EXERCISE INSTRUCTIONS:
What lines in the records below hold the string "frames"? Please show them.

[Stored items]
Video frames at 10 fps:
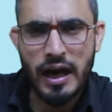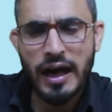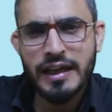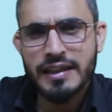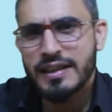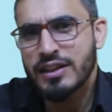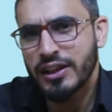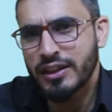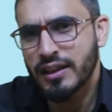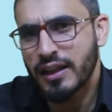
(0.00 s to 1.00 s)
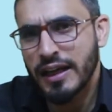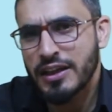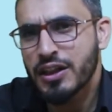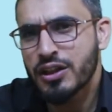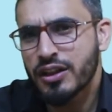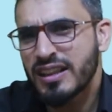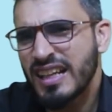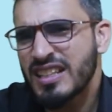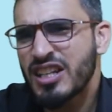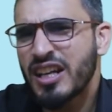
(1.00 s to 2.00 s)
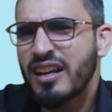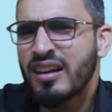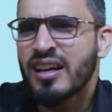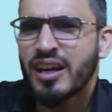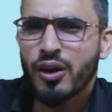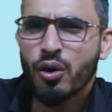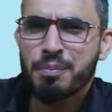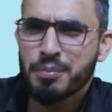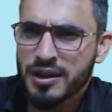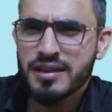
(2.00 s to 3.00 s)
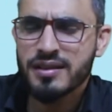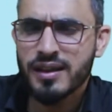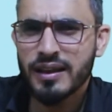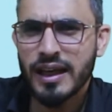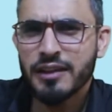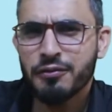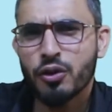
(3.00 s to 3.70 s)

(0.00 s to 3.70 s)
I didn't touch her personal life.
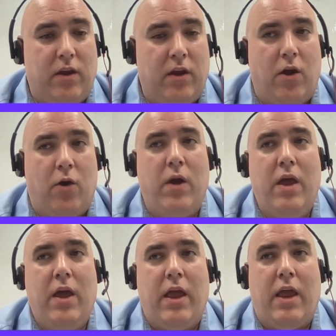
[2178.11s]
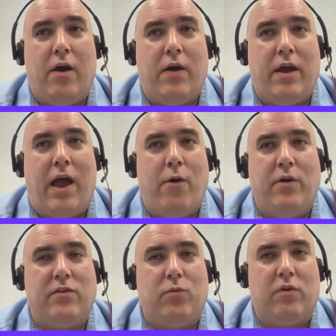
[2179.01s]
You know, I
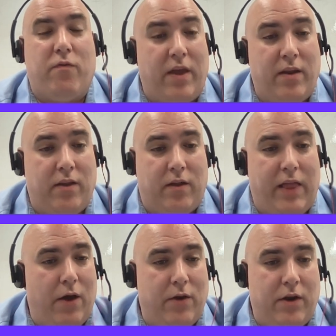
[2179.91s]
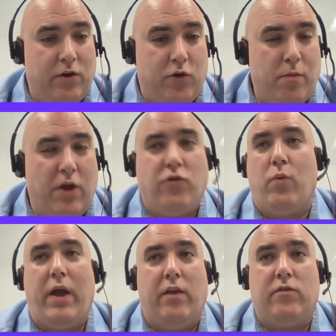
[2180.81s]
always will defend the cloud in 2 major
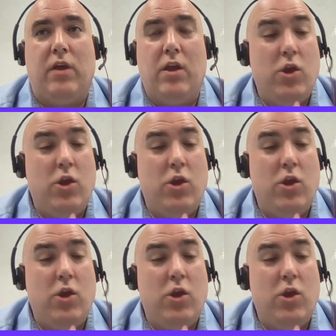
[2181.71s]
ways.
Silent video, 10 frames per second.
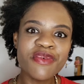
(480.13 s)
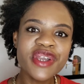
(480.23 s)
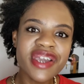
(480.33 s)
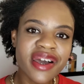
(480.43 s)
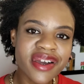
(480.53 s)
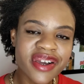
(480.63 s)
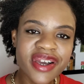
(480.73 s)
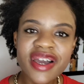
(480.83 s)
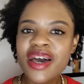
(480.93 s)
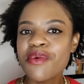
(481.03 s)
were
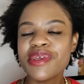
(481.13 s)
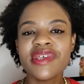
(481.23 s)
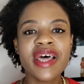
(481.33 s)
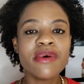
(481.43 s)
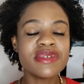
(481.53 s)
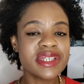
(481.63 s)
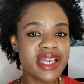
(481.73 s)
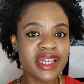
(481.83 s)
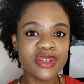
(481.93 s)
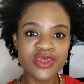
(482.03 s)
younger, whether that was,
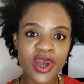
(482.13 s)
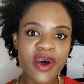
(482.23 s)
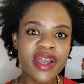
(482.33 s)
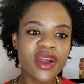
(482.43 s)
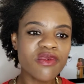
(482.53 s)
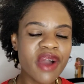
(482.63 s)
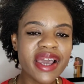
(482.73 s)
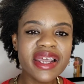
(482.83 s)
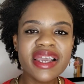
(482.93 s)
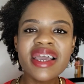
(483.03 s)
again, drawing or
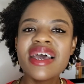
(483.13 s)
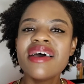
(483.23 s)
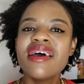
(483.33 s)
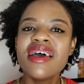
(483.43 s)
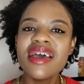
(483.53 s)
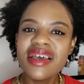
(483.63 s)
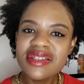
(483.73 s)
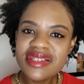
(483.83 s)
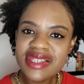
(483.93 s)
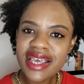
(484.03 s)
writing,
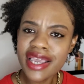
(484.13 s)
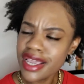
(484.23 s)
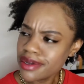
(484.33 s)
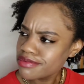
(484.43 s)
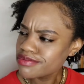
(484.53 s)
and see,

EXPECTED ANSWER:
Video frames at 10 fps:
Silent video, 10 frames per second.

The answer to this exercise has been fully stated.